Tonight as I was putting Kate to bed, I was thinking about this post, in which I asked all of you lovely readers just what, exactly, having two kids was like.

The responses were mixed (Aunt Diane said it would be lovely, Jenny said it was going to be TORTURE. And yes, that is a direct quote). Now I can see that you were all right.

While there are many, many times I feel like I am in over my head, and so often it’s hard to know exactly what to do first when the baby’s crying and EVERYTHING is an emergency with the four year old, times like tonight make me so thankful that we took a leap of faith and decided to have another baby. (There’s also a post rolling around in my brain about the often-unasked but ever-present question of “How can I love another as much as my first?” but I don’t have the insight for that one at this hour).

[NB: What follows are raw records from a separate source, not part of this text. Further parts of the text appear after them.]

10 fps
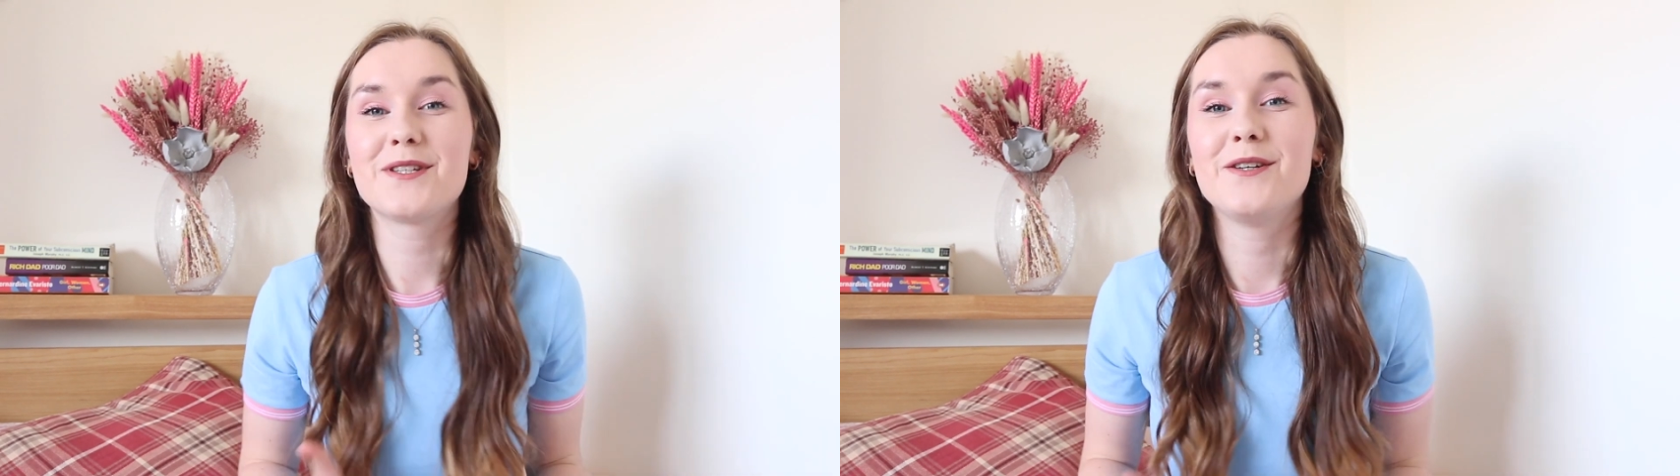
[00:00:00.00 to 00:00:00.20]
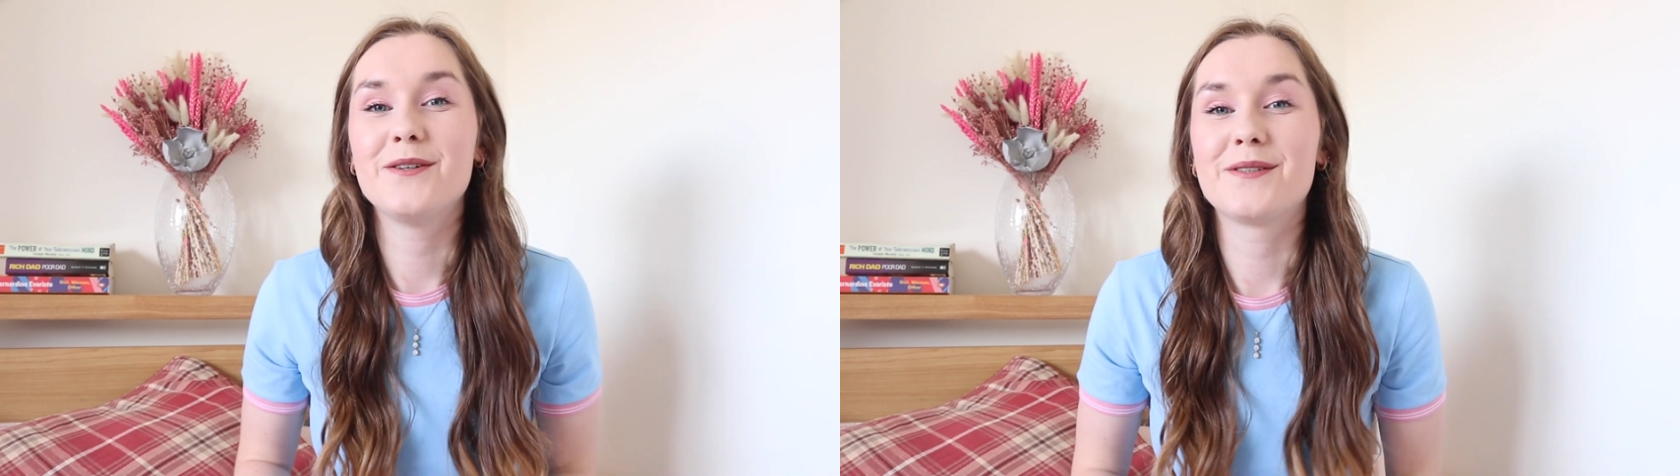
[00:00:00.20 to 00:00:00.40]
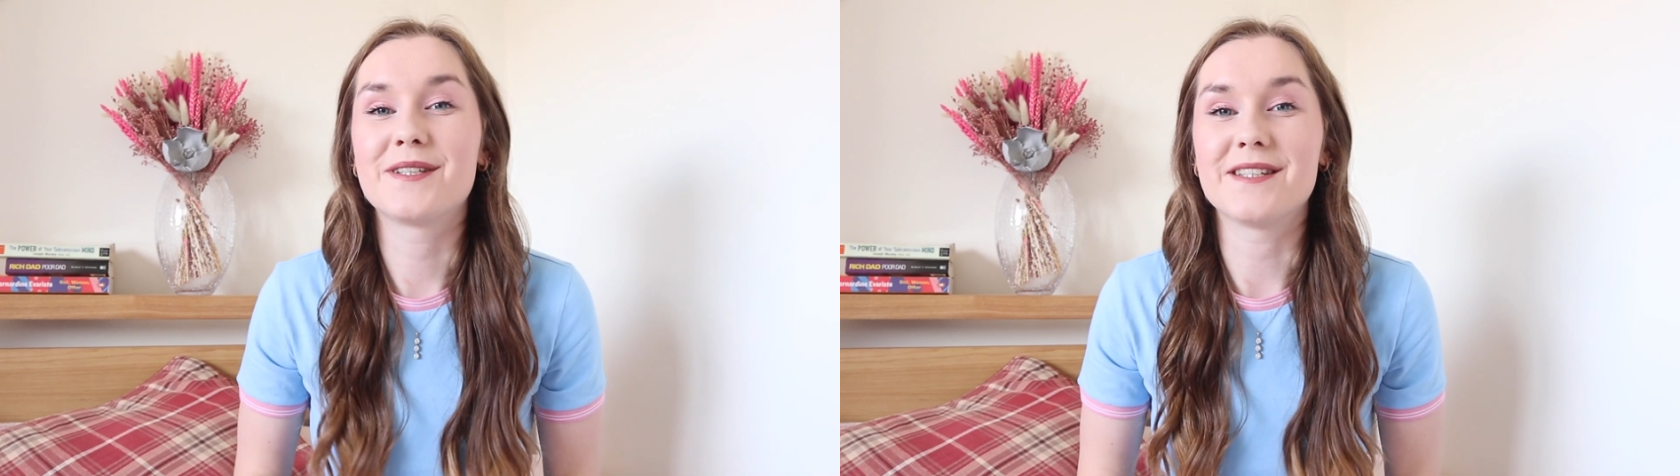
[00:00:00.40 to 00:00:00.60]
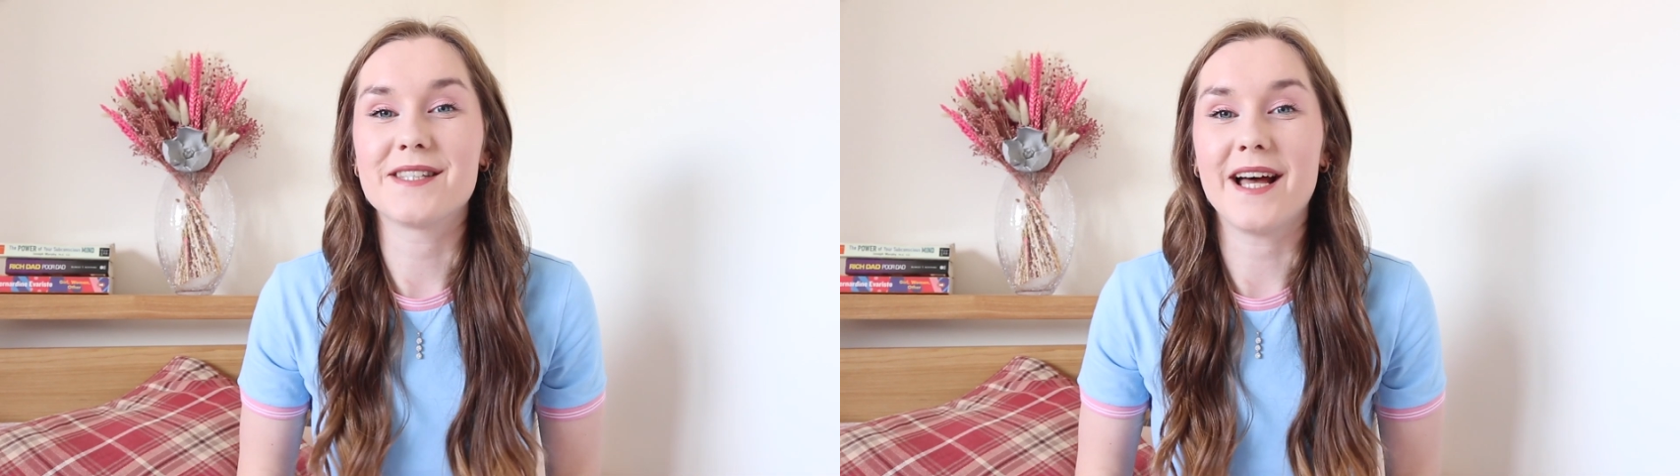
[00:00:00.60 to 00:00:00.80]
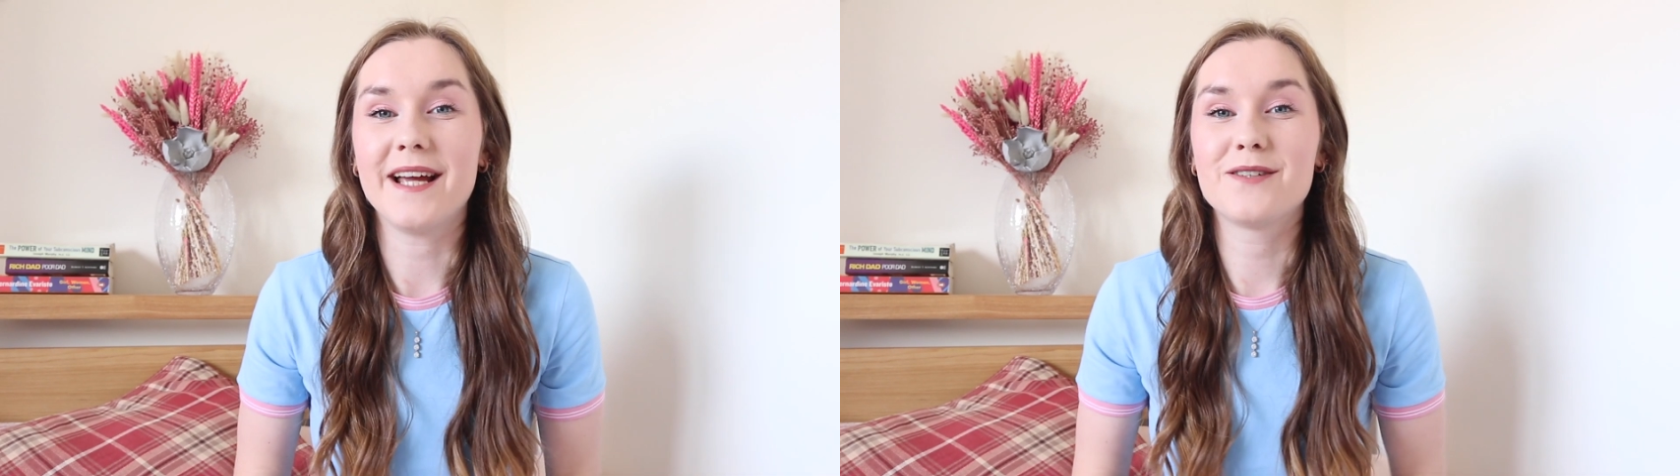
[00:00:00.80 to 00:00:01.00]
to you to
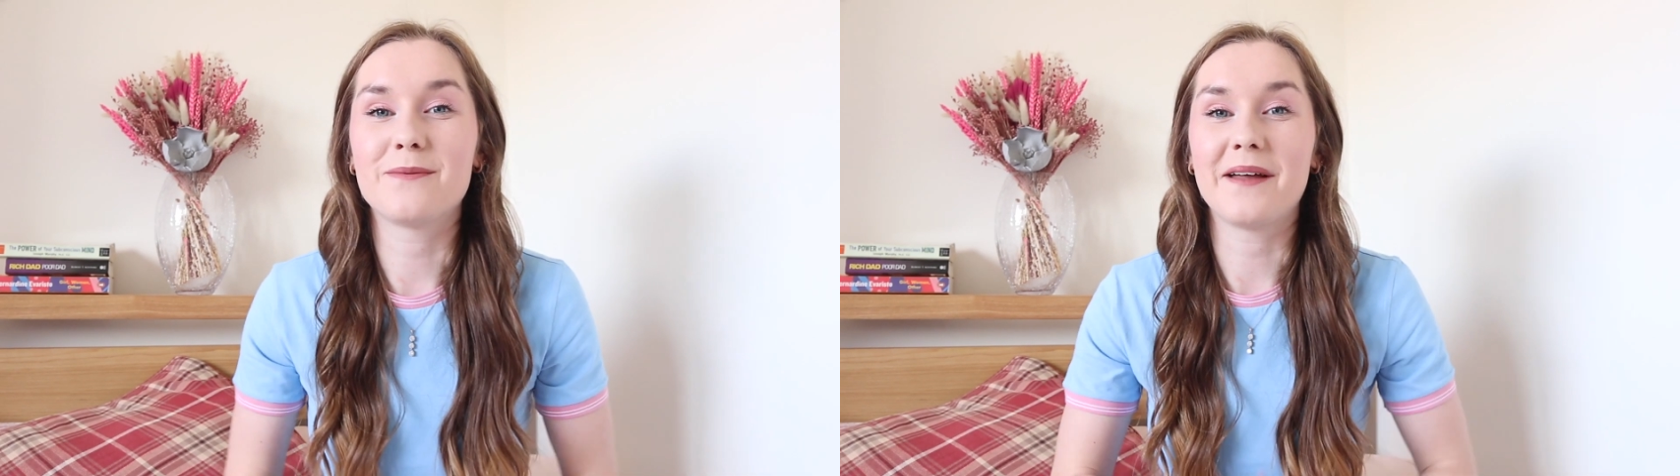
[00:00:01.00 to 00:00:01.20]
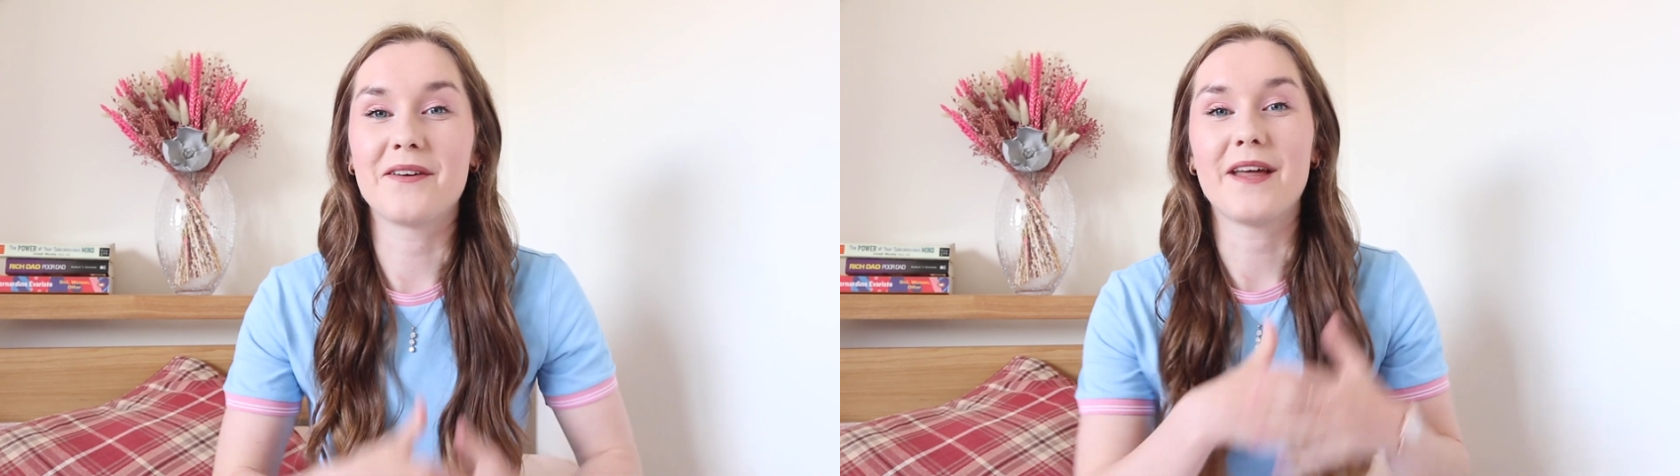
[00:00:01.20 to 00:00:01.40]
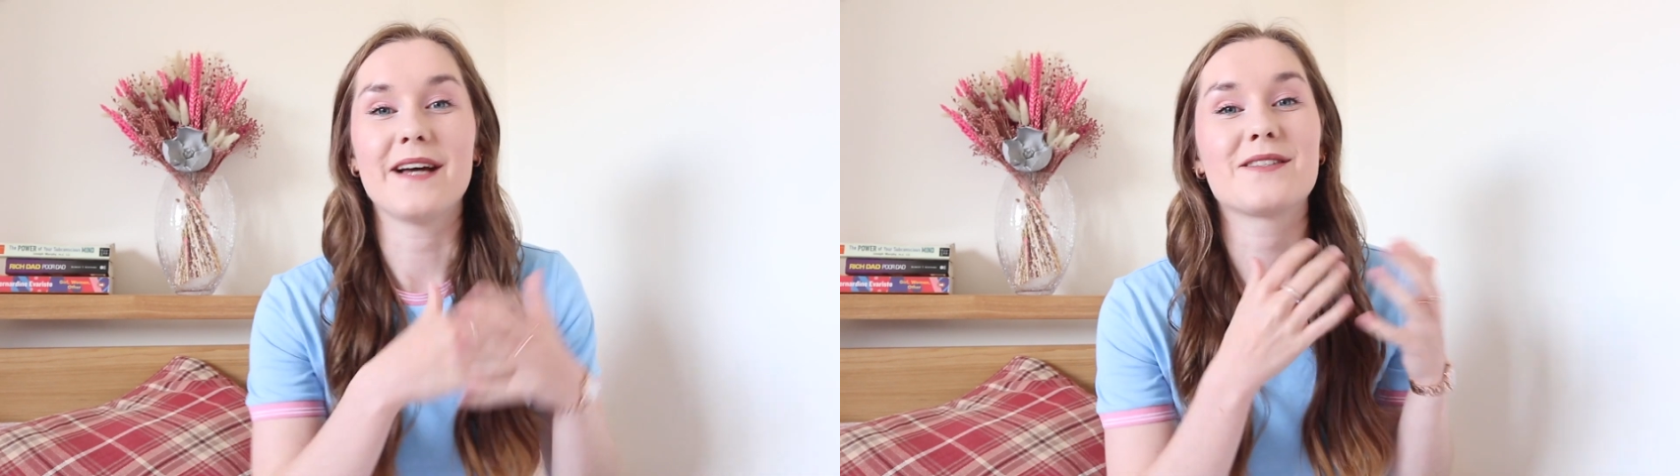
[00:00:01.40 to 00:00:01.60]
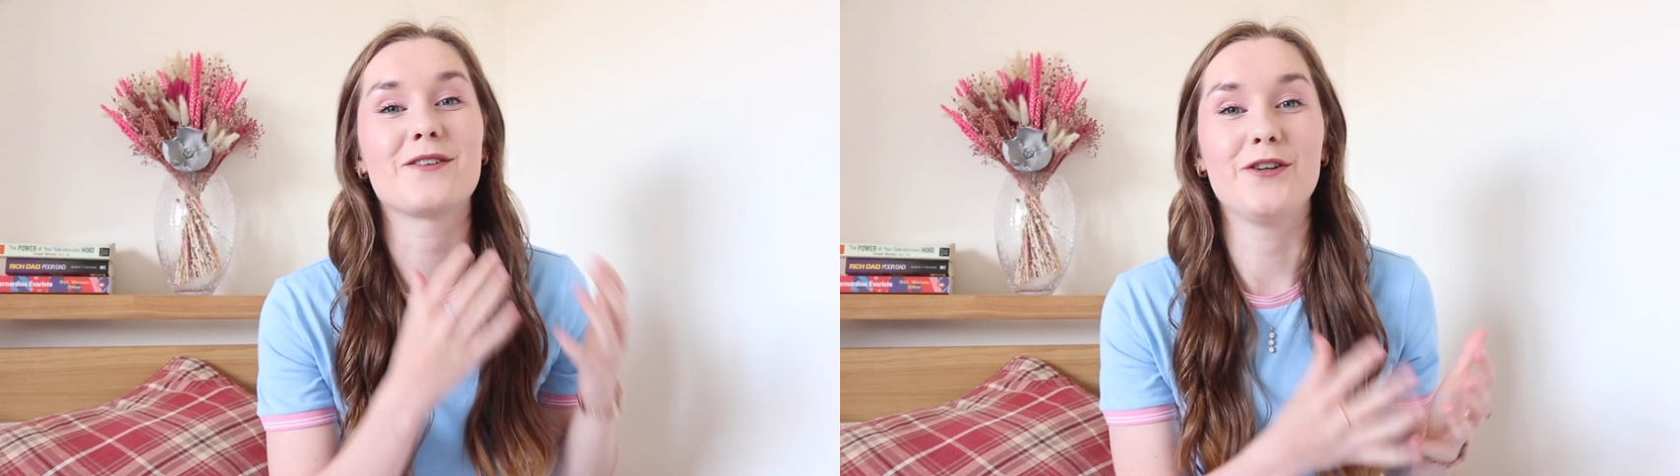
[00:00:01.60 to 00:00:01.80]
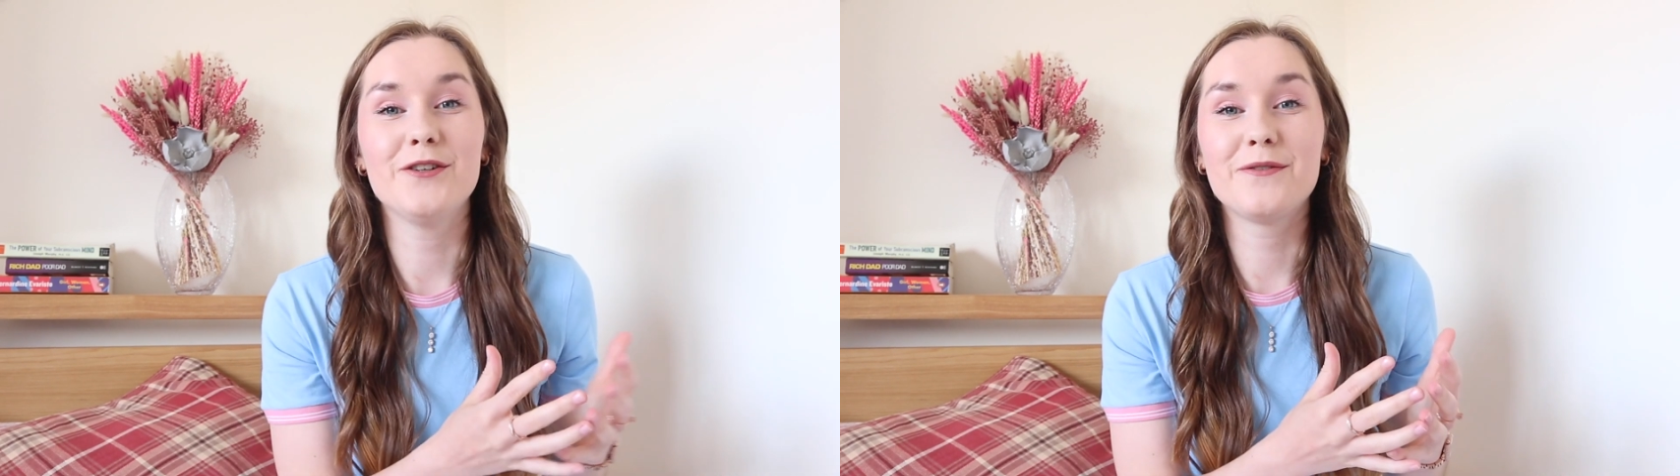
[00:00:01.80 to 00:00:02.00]
decide whether that's good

Tonight, Sammy and I went in to tell Kate goodnight. I sat down on the edge of her bed, holding Sam, and he dove head first into her lap. This struck her funny and she laughed and laughed as she held her little brother. And Sam, well, he LOVES Kate. He absolutely lights up when she is around, and tonight was no exception. Seeing them bring such joy to each other absolutely warmed my heart.

This love-fest ended abruptly when Kate pushed him off her lap and said “Mom, get him away from me, he looks like he’s going to throw up.” But it was nice while it lasted.